Pour ce qui est du matériel oblitération et des timbres, le Gabon est entièrement dépendant des envois postaux de la métropole, ce qui n’est pas sans créer des problèmes. Notamment en 1888, lorsque font naufrage « Le Brave et la Violette » les deux vaisseaux qui devaient assurer le ravitaillement de la colonie.
La conséquence est immédiate : le 28 Décembre 1888, les timbres à 25 centimes sont épuisés et les timbres à 15 centimes menacent de l’être sous peu. Face à cette situation, le gouverneur Ballay prend la décision de surcharger successivement des timbres-poste à 5 centimes, des timbres à 75 centimes, timbres à 1 franc et 10 centimes puis l’opération n’ayant pas suffi, des timbres-taxe à 5, 20 et 30 centimes seront émis. En mai 1889, il faut toutefois se rendre à l’évidence, les stocks de figurines pouvant être surchargées sont quasiment épuisées et personne ne sait quand l’approvisionnement venu de France arrivera. On prend donc la seule décision possible : confectionner sur place des timbres de fortune pour l’affranchissement postal. Autant dire que les ressources disponibles sur place sont limitées. Il faut donc faire avec les moyens du bord, à savoir quelques feuilles de papier coloré rose et vert, sur lesquelles on imprime de manière artisanale de petits rectangles dans lesquels figurent les mentions légales « Gabon-Congo/Postes/République Française » et la valeur faciale des timbres.
Les chiffres de tirage des timbres sont les suivants : 1000 timbres pour le 15 centimes noir sur rose (qui porte le numéro 14 du catalogue philatélique Yvert et Tellier) et 1500 timbres pour le timbre 25 centimes noir sur vert (numéro 15 du même catalogue philatélique).

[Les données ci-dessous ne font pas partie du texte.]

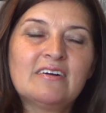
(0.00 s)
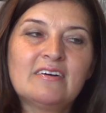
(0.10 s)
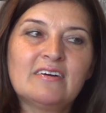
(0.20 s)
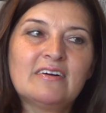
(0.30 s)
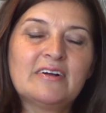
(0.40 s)

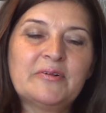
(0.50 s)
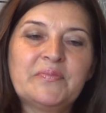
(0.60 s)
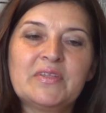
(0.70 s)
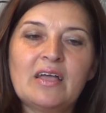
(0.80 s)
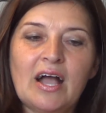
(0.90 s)

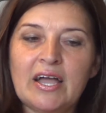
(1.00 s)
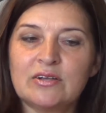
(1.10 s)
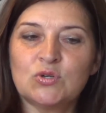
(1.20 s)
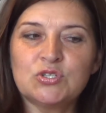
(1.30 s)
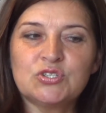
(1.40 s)

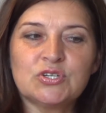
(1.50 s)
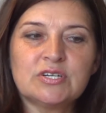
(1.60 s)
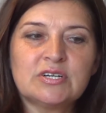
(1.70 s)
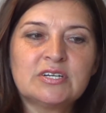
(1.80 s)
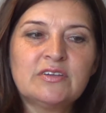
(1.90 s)
I could
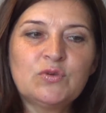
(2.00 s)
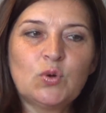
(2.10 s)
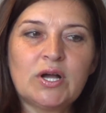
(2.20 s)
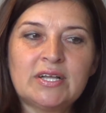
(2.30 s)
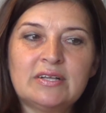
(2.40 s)
give
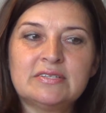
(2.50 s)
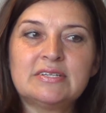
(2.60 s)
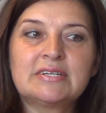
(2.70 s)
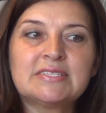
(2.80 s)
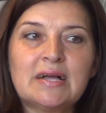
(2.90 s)
you an
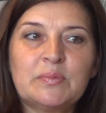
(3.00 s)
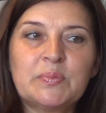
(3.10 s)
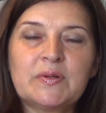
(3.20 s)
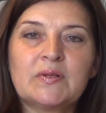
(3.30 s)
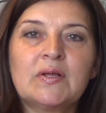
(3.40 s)

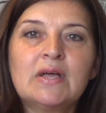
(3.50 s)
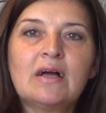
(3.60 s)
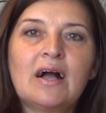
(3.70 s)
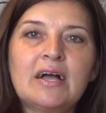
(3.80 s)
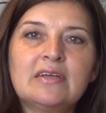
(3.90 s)
example.
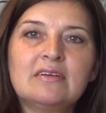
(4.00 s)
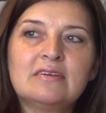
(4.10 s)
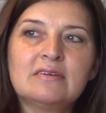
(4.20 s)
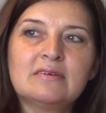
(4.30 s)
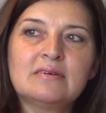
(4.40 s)

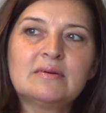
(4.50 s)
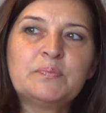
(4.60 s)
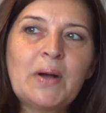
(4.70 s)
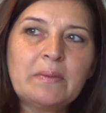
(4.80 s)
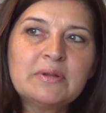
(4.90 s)
I
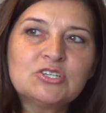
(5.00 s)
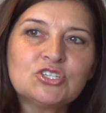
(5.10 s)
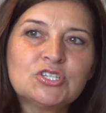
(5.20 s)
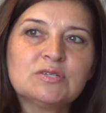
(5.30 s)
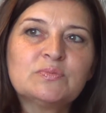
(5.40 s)

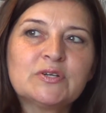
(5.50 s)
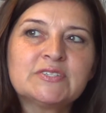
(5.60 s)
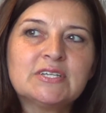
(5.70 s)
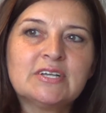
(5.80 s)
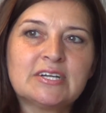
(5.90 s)
published in
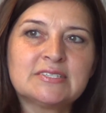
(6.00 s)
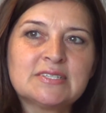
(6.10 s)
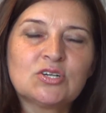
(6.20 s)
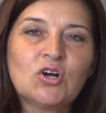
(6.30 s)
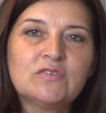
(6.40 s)
Bosnia and
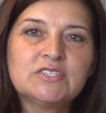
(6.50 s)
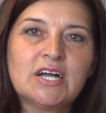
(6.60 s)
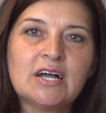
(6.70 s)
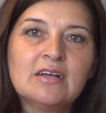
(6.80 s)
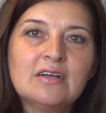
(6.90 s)

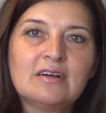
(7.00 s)
Herzegovina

Ces timbres sont destinés aux ports locaux et tarifs d’affranchissement militaire pour le 15 centimes rose et destiné aux lettres pour la France et aux autres colonies pour le 25 centimes vert.
On le voit, contrairement à d’autres colonies où la production de surcharges fut surtout réalisée pour les collectionneurs de timbres et non en raison d’un véritable manque de figurines, les surcharges du Gabon sont tout à fait justifiées. Par ailleurs, une partie important du stock n’ayant pas servi, ces timbres sont alors particulièrement rares sur lettre et encore plus si utilisés en conformité avec la griffe tarifaire postale en vigueur. C’est ce qui fait tout l’intérêt de la pièce présentée dans cet article, 25 centimes étant le tarif adéquat pour l’affranchissement des lettres à destination de la métropole. Notons au passage le temps qu’a mis la lettre pour arriver à destination : postée à Libreville le 20 Mai 1889, la lettre n’atteint la France que le 22 Juin, d’après le cachet de transit au verso.